No, Everything Does Not Happen for a Reason

We’ve all received that phrase “everything happens for a reason” personally gift-wrapped by well-meaning friends, caring loved ones and kind strangers. It usually comes delivered with the most beautiful of intentions, a buffer of hope raised in the face of the unimaginably painful things we sometimes experience in this life.

It’s a close, desperate lifeline thrown out to us when all other words fail.

I’ve never had a tremendous amount of peace with the sentiment. I think it gives the terrible stuff too much power, too much poetry; as if there must be nobility and purpose within the brutal devastation we may find ourselves sitting in.

In our profound distress, this idea forces us to run down dark, twisted rabbit trails, looking for the specific part of the greater plan that this suffering all fits into.

It serves as an emotional distraction, one that cheats us out of the full measure of our real-time grief and outrage. We stutter and stop to try and find the whys of all of the suffering, instead of just letting ourselves admit that perhaps this all simply sucks on a grand scale.

Even if somewhere beneath all of it; far below all the dizzying trauma that we experience here there is a fixed, redemptive reason for it all, it’s one that will likely remain well beyond our understanding so long as we inhabit flesh and blood.

Deep within the background operating system of my faith, there’s a buried, fiercely protected trust in a God who is good and an existence that matters. But this core truth doesn’t come with the assumption that all things, (including all the horrors we might encounter), have a purpose. It doesn’t come with a hidden silver lining always knitted into the fabric somewhere, if only we can uncover it.

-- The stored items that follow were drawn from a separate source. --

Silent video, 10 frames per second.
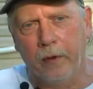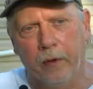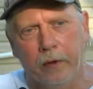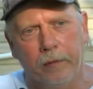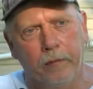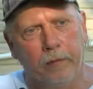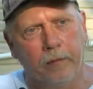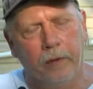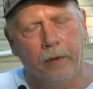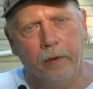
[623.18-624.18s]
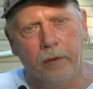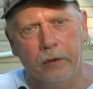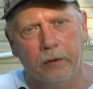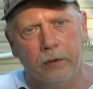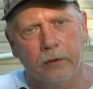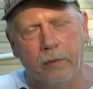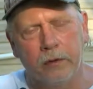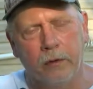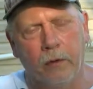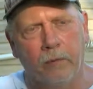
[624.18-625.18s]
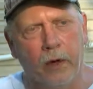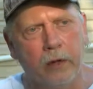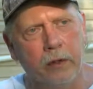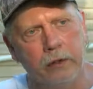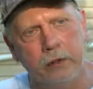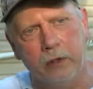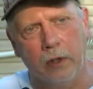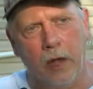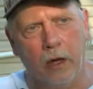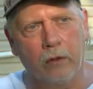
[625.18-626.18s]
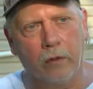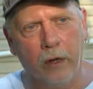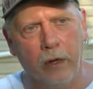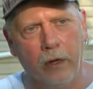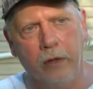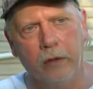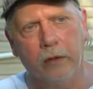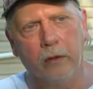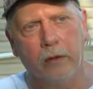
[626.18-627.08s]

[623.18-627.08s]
And I'm so afraid that she's locked away.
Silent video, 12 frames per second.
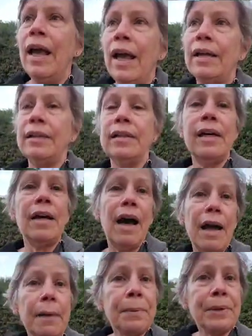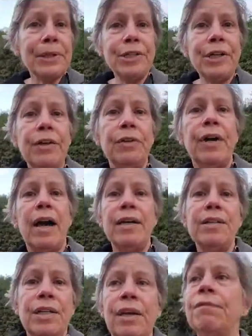And I appreciate you
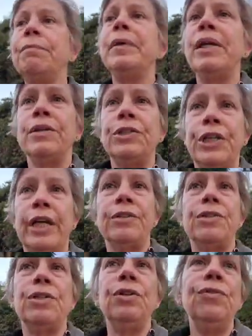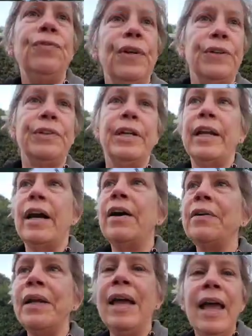guys giving me the chance to figure it out.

It’s exhausting enough to endure the dark hours here and not lose our religion, without the addition of a Maker who also makes us bleed. Instead, I prefer to understand God as One who bleeds along with us; Who sits with us in our agony and weeps, not causing us our distress but providing a steady, holy presence in it. This still leaves me with the nagging question of why this God can’t or won’t always remove these burdens from me, but it does allow me to better see the open opportunity provided in tragedy.

There’s an oft-misused excerpt from Scripture, where the apostle Paul writes:

“And we know that in all things God works for the good of those who love Him, who have been called according to His purpose” (Romans 8:28).

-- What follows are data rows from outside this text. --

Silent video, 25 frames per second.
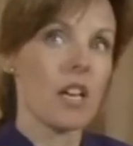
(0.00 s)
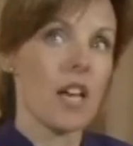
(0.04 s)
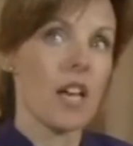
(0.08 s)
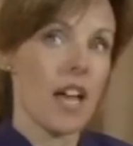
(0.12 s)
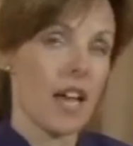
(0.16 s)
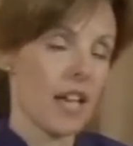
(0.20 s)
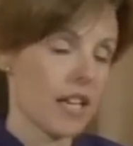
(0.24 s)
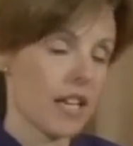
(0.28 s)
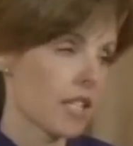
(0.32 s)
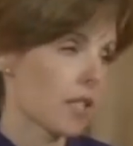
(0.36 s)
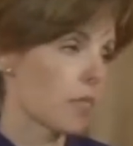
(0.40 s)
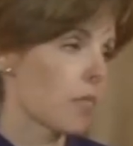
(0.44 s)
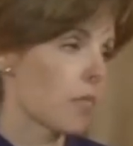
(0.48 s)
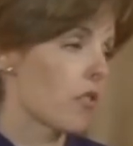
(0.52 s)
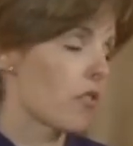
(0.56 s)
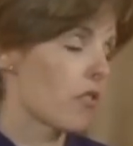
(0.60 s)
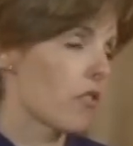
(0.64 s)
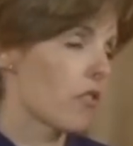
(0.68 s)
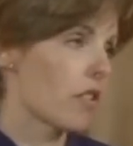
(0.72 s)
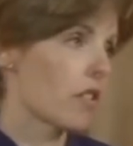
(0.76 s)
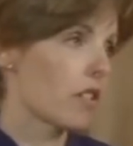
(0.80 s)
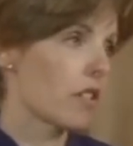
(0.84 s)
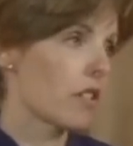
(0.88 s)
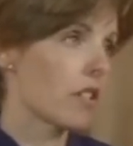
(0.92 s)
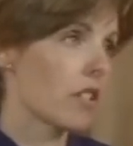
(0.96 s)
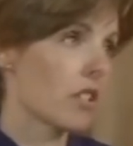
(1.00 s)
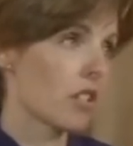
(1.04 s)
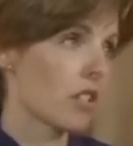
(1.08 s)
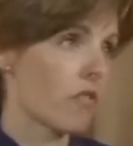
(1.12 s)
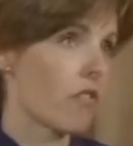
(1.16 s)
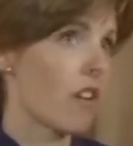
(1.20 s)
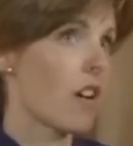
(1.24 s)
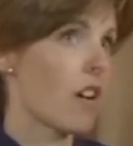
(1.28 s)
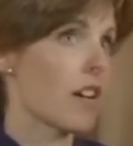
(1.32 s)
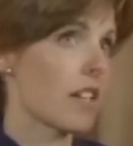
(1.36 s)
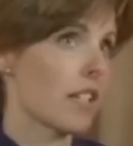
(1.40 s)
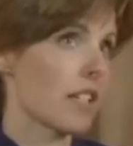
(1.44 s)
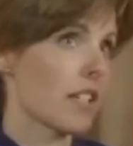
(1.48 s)
Eczema and
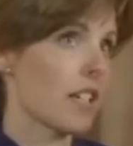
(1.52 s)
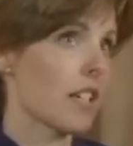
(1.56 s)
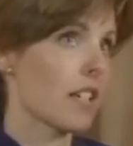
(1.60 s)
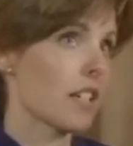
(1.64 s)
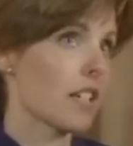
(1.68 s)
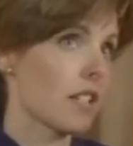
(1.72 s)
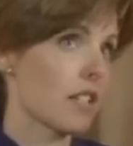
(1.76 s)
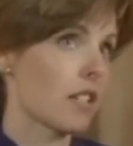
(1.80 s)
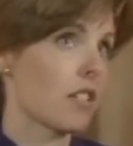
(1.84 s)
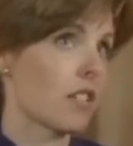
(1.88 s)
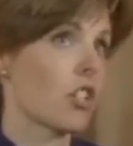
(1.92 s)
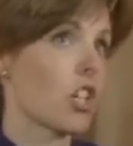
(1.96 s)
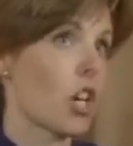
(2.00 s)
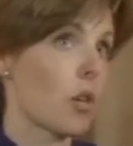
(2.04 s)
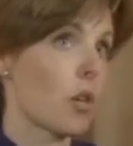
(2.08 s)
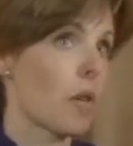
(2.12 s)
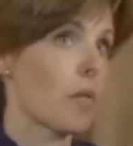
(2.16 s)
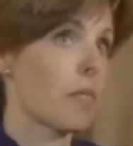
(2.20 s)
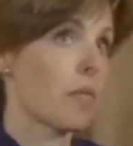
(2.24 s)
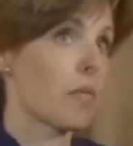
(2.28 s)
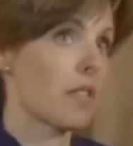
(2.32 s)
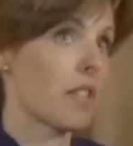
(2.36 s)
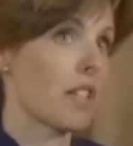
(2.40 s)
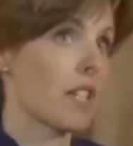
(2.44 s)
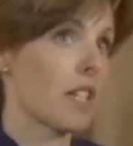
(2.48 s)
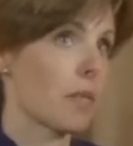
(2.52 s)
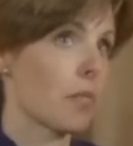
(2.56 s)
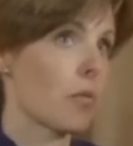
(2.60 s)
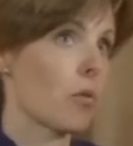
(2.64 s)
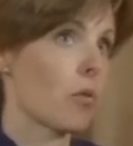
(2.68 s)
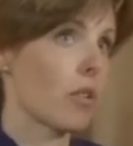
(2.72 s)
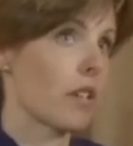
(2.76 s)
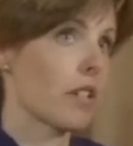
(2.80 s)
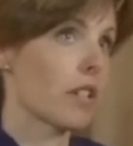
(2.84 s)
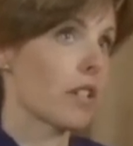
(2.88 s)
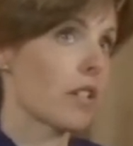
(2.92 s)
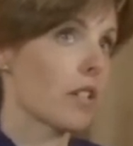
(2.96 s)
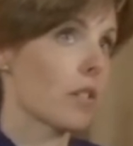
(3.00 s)
psoriasis show up at this
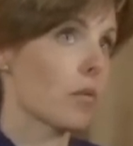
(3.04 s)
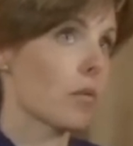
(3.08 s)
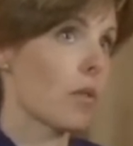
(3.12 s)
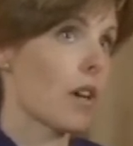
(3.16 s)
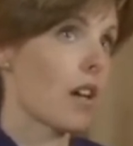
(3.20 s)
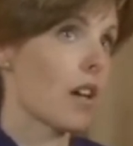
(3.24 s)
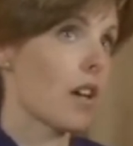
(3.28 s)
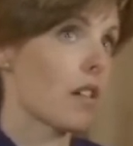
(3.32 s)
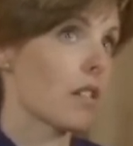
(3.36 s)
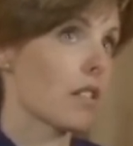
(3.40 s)
point as well,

This isn’t a heavenly insurance policy paid with faith and exempting us from anything unpleasant, but the promise that if we choose to respond to all things from a place of love and goodness; that we—not necessarily our circumstances—will be better for it.

In this way, I believe in suffering as a sacred space.

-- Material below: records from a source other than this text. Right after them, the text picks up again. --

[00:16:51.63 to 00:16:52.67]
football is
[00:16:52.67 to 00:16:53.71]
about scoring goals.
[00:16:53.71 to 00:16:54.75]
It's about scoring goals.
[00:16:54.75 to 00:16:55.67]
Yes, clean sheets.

It’s not a supernatural cause-and-effect experiment from the sky, specifically designed to do something to us or in us, but it is a time and place where we can respond and as we do, we are altered. Our pain does not have a predetermined purpose, (otherwise we would be straddled with the terribly complicated task of figuring it out in a billion small decisions every single day), but that pain will always yield valuable fruit.

As much as I hate to admit it, my times of deepest anguish have almost always been the catalyst for my greatest learning, but I could have easily learned different lessons had I chosen differently. Yes, I certainly grew tremendously in those trying times, but I could have grown in another direction altogether with another choice. In that way, those moments of devastation held no single, microscopic needle-in-the-haystack truth to hunt for while I grieved and struggled, but there was still treasure to be found in the making of my choices and in their ripples.

No I don’t believe that everything happens for a reason, but I do believe there is meaning in how we respond to all things that happen to us, even when they are not at all good things.

Be encouraged as you suffer and choose.